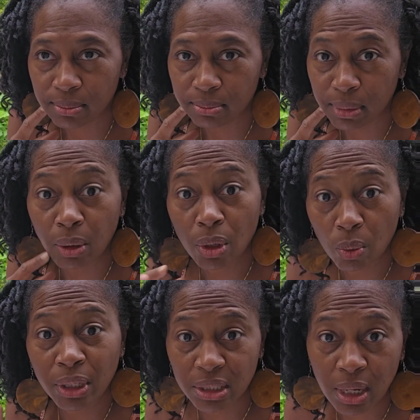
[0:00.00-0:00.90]
and then
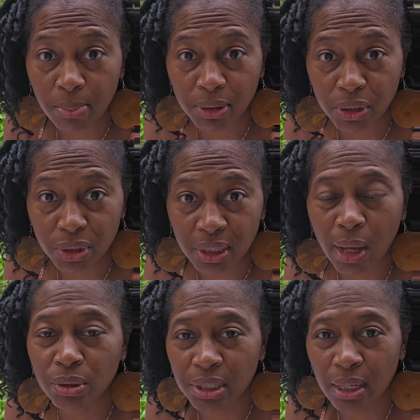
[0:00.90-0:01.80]
when they stop producing
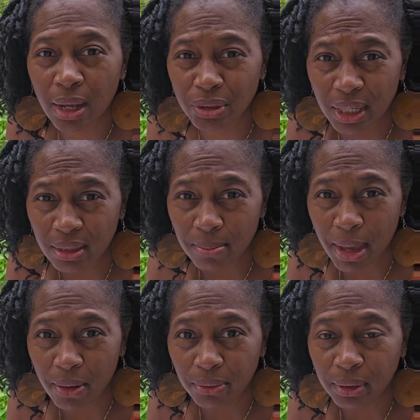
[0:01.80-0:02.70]
I'll take them
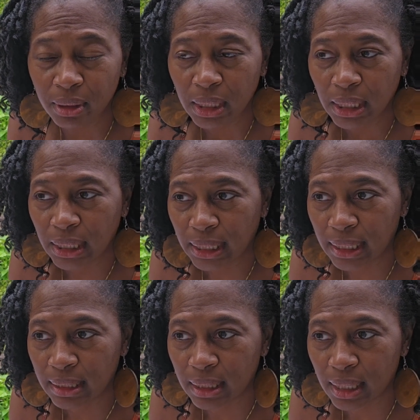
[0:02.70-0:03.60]
out
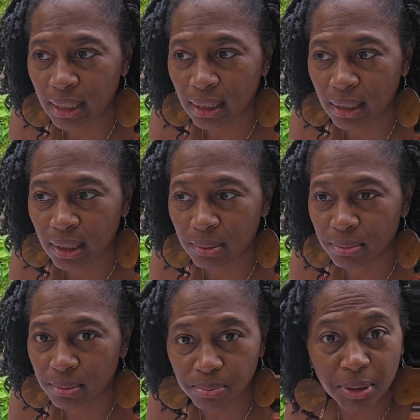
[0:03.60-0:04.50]
and then
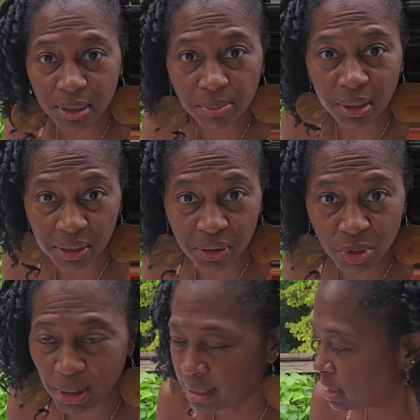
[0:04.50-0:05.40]
put something in their
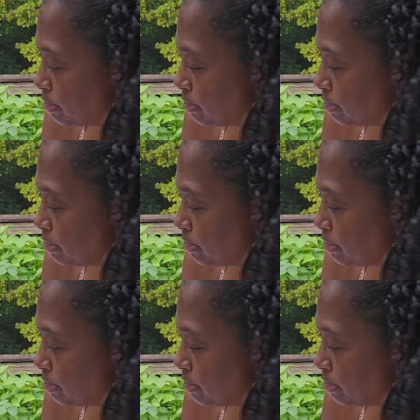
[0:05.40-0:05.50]
space.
____
PROBLEM:
Leaving all pictures aside, print exactly the lines from the one that contains "[0:01.80-0:02.70]" through the last line of the data above, inclusive.

RESPONSE FOR THIS EXERCISE:
[0:01.80-0:02.70]
I'll take them
[0:02.70-0:03.60]
out
[0:03.60-0:04.50]
and then
[0:04.50-0:05.40]
put something in their
[0:05.40-0:05.50]
space.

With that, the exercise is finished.